PDF The Cadaver King and the Country Dentist A True Story of Injustice in the American South Audible Audio Edition Radley Balko Tucker Carrington John Grisham foreword Robert Fass Hachette Audio Books
This is a tale of two tragedies.
At the heart of the first is Dr. Steven Hayne, a doctor the State of Mississippi employed as its de facto medical examiner for two decades. Beginning in the late 1980s, he performed anywhere from 1,200 to 1,800 autopsies per year, five times more than is recommended, performed at night in the basement of a local funeral home. Autopsy reports claimed organs had been observed and weighed when, in reality, they had been surgically removed from the body years before. But Hayne was the only game in town. He also often brought in local dentist and self-styled "bite mark specialist" Dr. Michael West, who would discover marks on victim's bodies, at times invisible to the naked eye, and then match those marks - "indeed and without doubt" - to law enforcement's lead suspect.
This leads to the second tragic tale that of Kennedy Brewer and Levon Brooks, two black men each convicted in separate cases of the brutal rape and murder of young girls. Dr. Hayne's autopsy and Dr. West's bite-mark matching formed the bases for the convictions. Combined, the two men served over 30 years in Mississippi's notorious penitentiary - Parchman Farm - before being exonerated in 2008. Brooks' and Brewer's wrongful convictions lie at the intersection of both the most pressing problem facing this country's criminal justice system - structural injustice built on the historic foundation of race and class as well as with the much more contemporary but equally egregious problem of invalid forensic science. The old problem is inextricably bound up with and exacerbates the new.

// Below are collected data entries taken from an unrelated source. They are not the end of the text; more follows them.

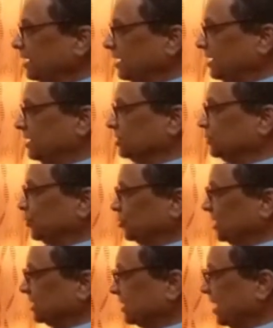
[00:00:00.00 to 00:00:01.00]
as
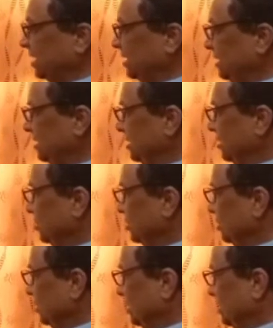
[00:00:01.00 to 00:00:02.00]
projectile
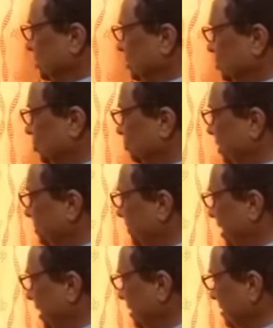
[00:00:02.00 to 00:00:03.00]
to
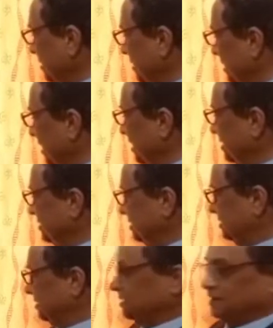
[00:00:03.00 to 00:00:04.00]
bombard lead
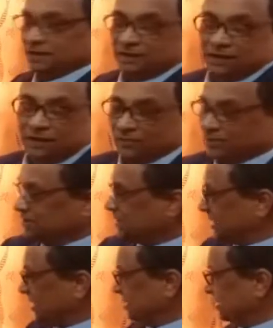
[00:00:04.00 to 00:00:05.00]
uh, with
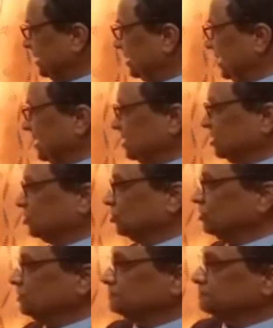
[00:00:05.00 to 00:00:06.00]
a Z
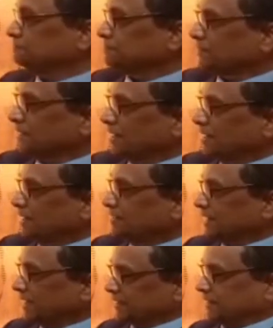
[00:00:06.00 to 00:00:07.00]
eighty-two
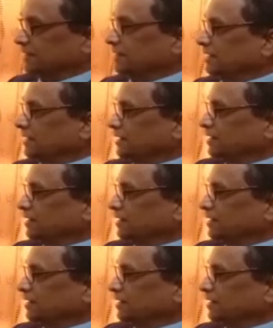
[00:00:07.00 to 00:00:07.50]
target.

In The Cadaver King and the Country Dentist, Radley Balko and Tucker Carrington write a true story of Southern Gothic horror - of two innocent men wrongly convicted of vicious crimes and the legally condoned failures that allowed it to happen. Balko and Carrington will shine a light on the institutional and professional failures that allowed this tragic, astonishing story to happen, identify where it may have happened elsewhere, and show how to prevent it from happening again.
PDF The Cadaver King and the Country Dentist A True Story of Injustice in the American South Audible Audio Edition Radley Balko Tucker Carrington John Grisham foreword Robert Fass Hachette Audio Books
"Unfair. Out of control. Corrupt. A travesty of American justice. Venal. Self-serving. These descriptors barely carve a small chip off the surface of the list of infractions committed by and under the aegis of the US judicial system. The extent of the rot eating at the base of the already rotten legal edifice is - for those that still believe in the concept of "rule of law" and impartial, reasoned, balanced application of impartial, reasoned and balanced laws - almost beyond cataloguing. So instead, Balko and Carrington have selected one little microcosm from a very broad potential palette of connivance, and warped, perverted, distorted applications of pseudo-science and presented it in a concise, interesting and valuable book. Stories chosen from a veritable rogues' gallery of distilled garbage issuing forth from an imaginative "Chuckie" of the dental profession (Michael West) and a blood-sucking barber-surgeon cum pathologist, Steven West, aided by prosecutors and DAs, "The Cadaver King and the Country Dentist" illustrate the enormity of the problem.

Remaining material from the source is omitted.